Work to be completed ▸ Only the words of the entries are wanted, repeated exactly and without images.
-------- Data for this exercise --------
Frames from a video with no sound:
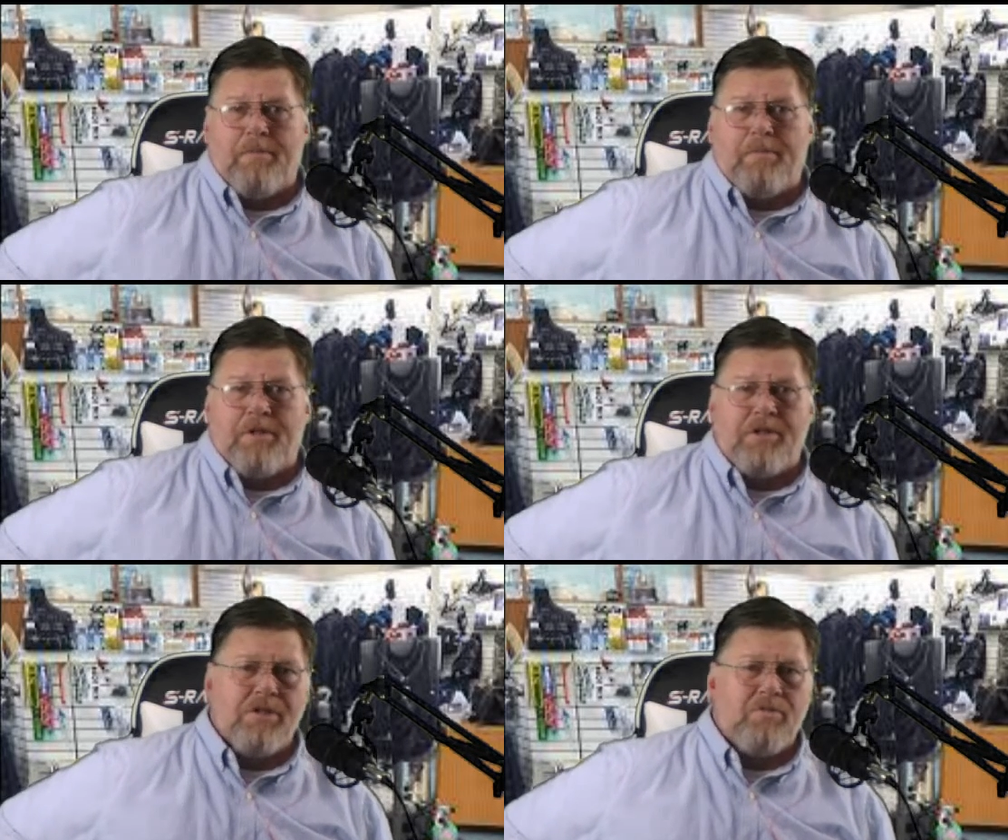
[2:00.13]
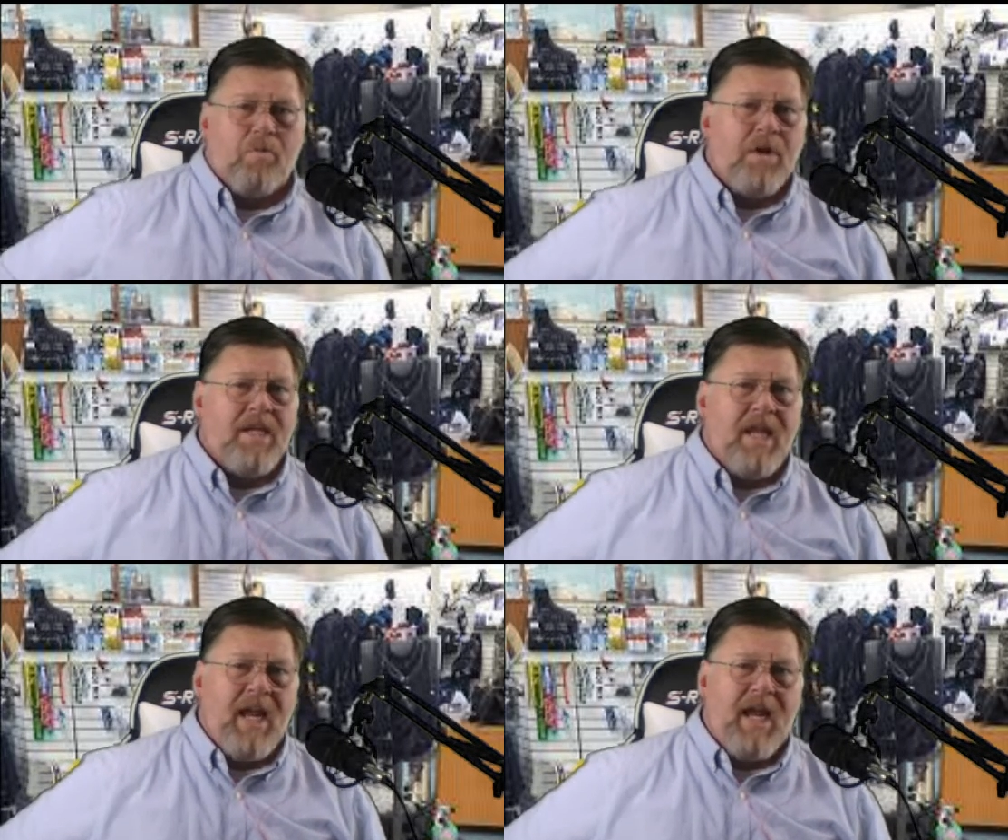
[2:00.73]
But just one
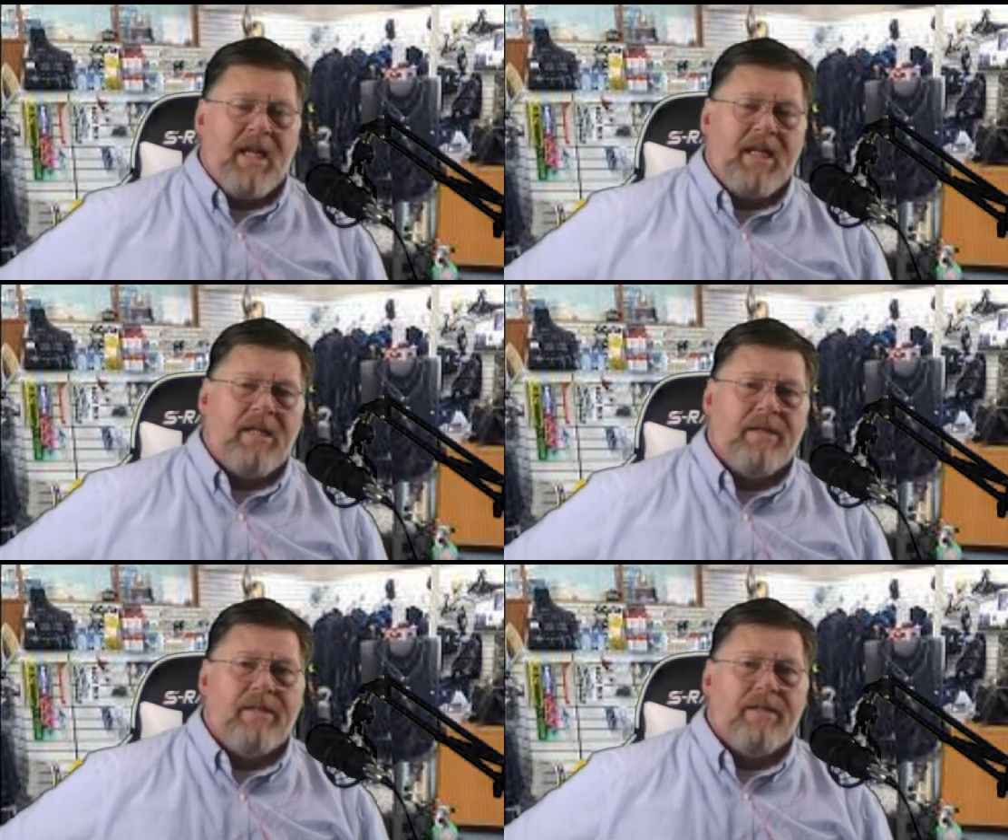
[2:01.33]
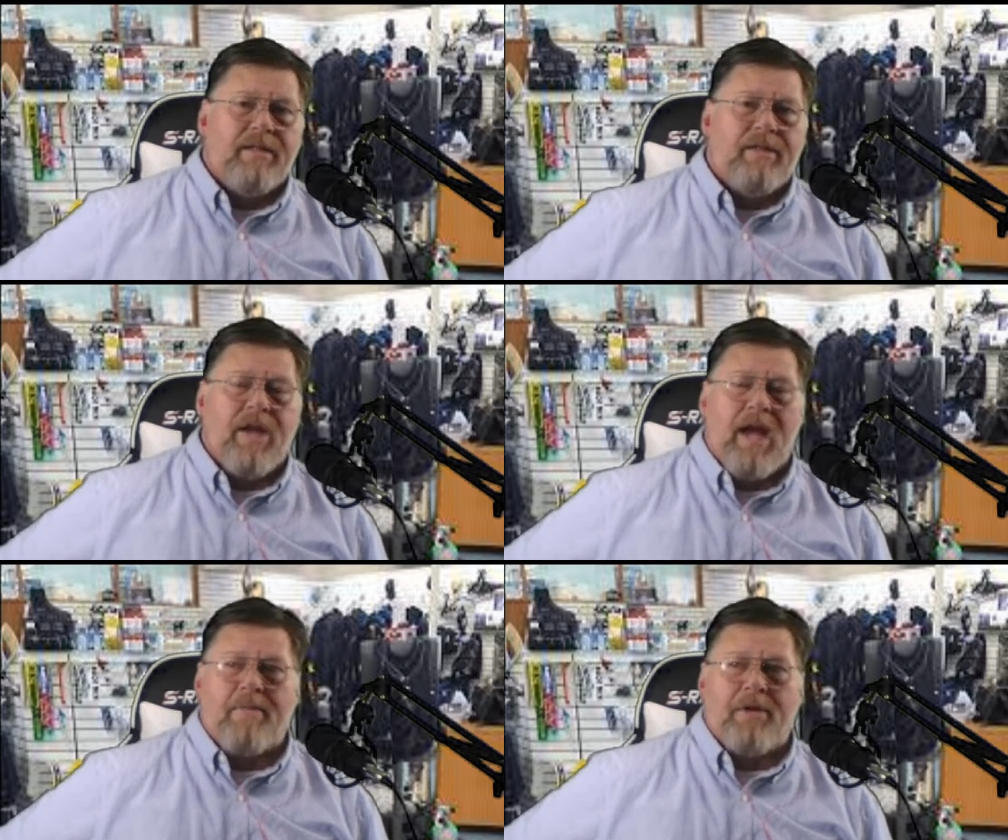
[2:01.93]
day, you
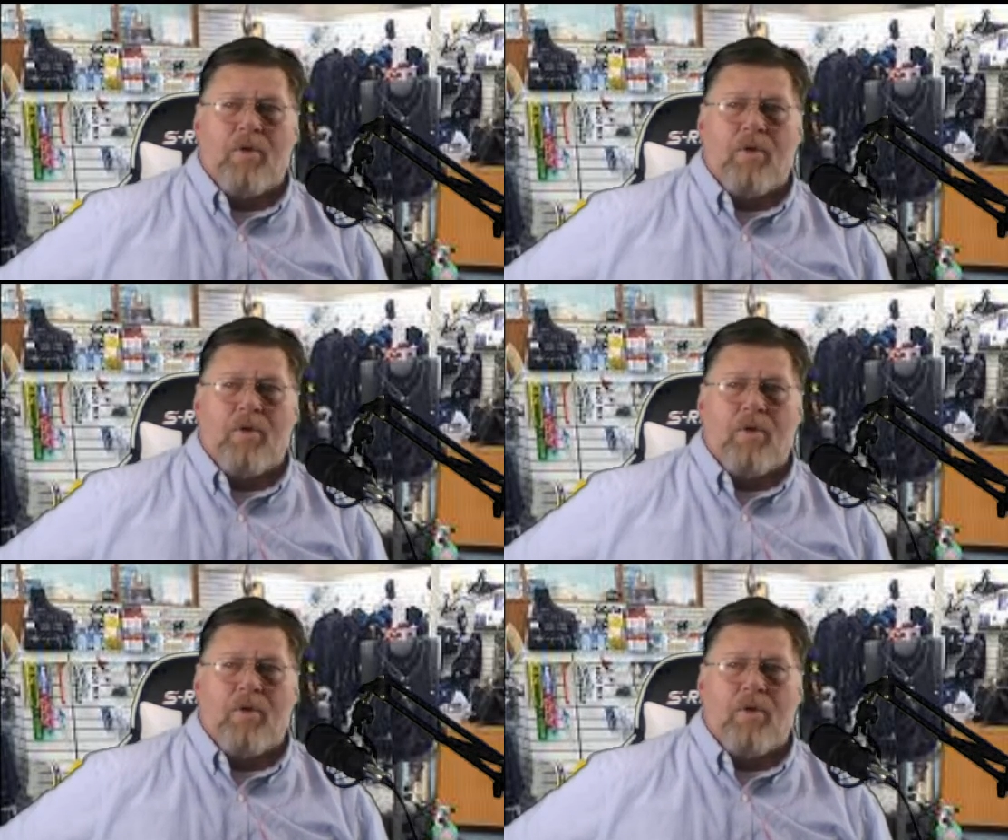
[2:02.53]
happen to go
--------
Answer box ▸
Frames from a video with no sound:
[2:00.13]
[2:00.73]
But just one
[2:01.33]
[2:01.93]
day, you
[2:02.53]
happen to go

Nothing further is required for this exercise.